By Tina Hilding, Voiland College of Engineering & Architecture
Led by Anurag Srivastava, associate professor in the School of Electrical Engineering and Computer Science, WSU researchers will develop and test distributed smart grid applications using a custom-designed computational platform developed at Vanberbilt University.
The project is led by Vanderbilt’s School of Engineering and funded by the DOE’s Advanced Research Projects Agency-Energy OPEN 2015 program. The team also includes Chen-Ching Liu and David Bakken from WSU and researchers from North Carolina State University.

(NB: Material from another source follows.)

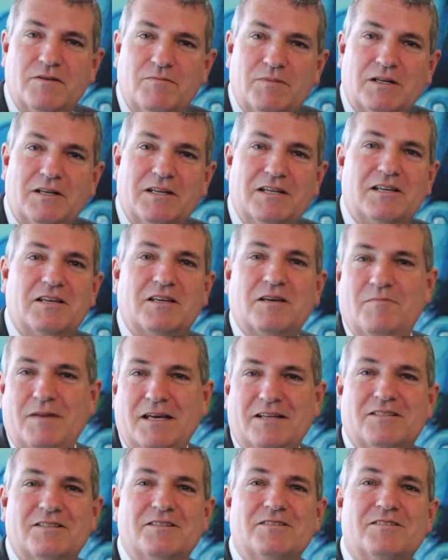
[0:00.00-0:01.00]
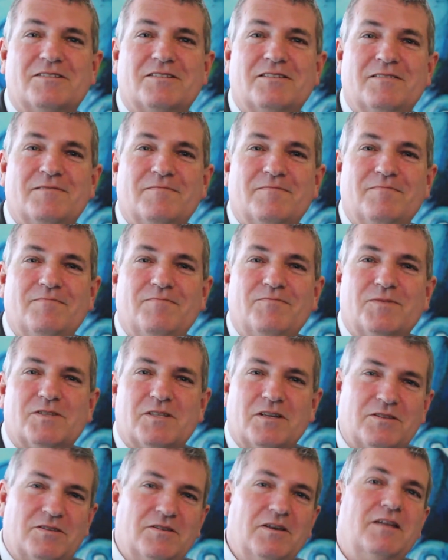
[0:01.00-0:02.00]
of the building commences.
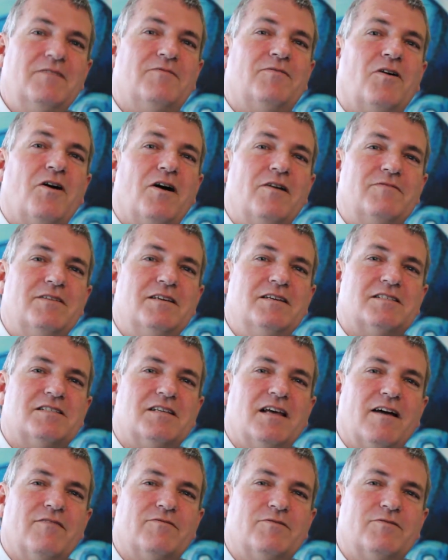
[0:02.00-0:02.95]
So 35 years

Today’s power grid infrastructure and the smart power grid of the future can be compared to old cell phones and today’s smartphones, said Srivastava. Because of its interactivity, the future smart grid will run on a software platform, a sort of operating system that facilitates the execution of a wide variety of sophisticated software applications.
Just as a smartphone revolution enabled all sorts of software “apps” to run on handsets, these researchers are working to design and test an open software platform for the smart grid.
The proposed Resilient Information Architecture Platform for the Smart Grid (RIAPS) will allow utilities, residential customers and communities to use software applications to deploy and operate smart grid hardware devices, like remote terminals, automation controllers and data servers.
The researchers are working to develop the software platform, test a prototype and demonstrate its use on transmission and distribution system problems.
In addition to building the software apps, the WSU researchers will test them in Srivastava’s smart grid demonstration and research investigation laboratory. The lab lets researchers develop, test and validate smart grid algorithms and new devices in power transmission and distribution network level.
The ARPA-E program supports ideas for transformational technologies that display technical promise and commercial impact but are too early for private-sector investment.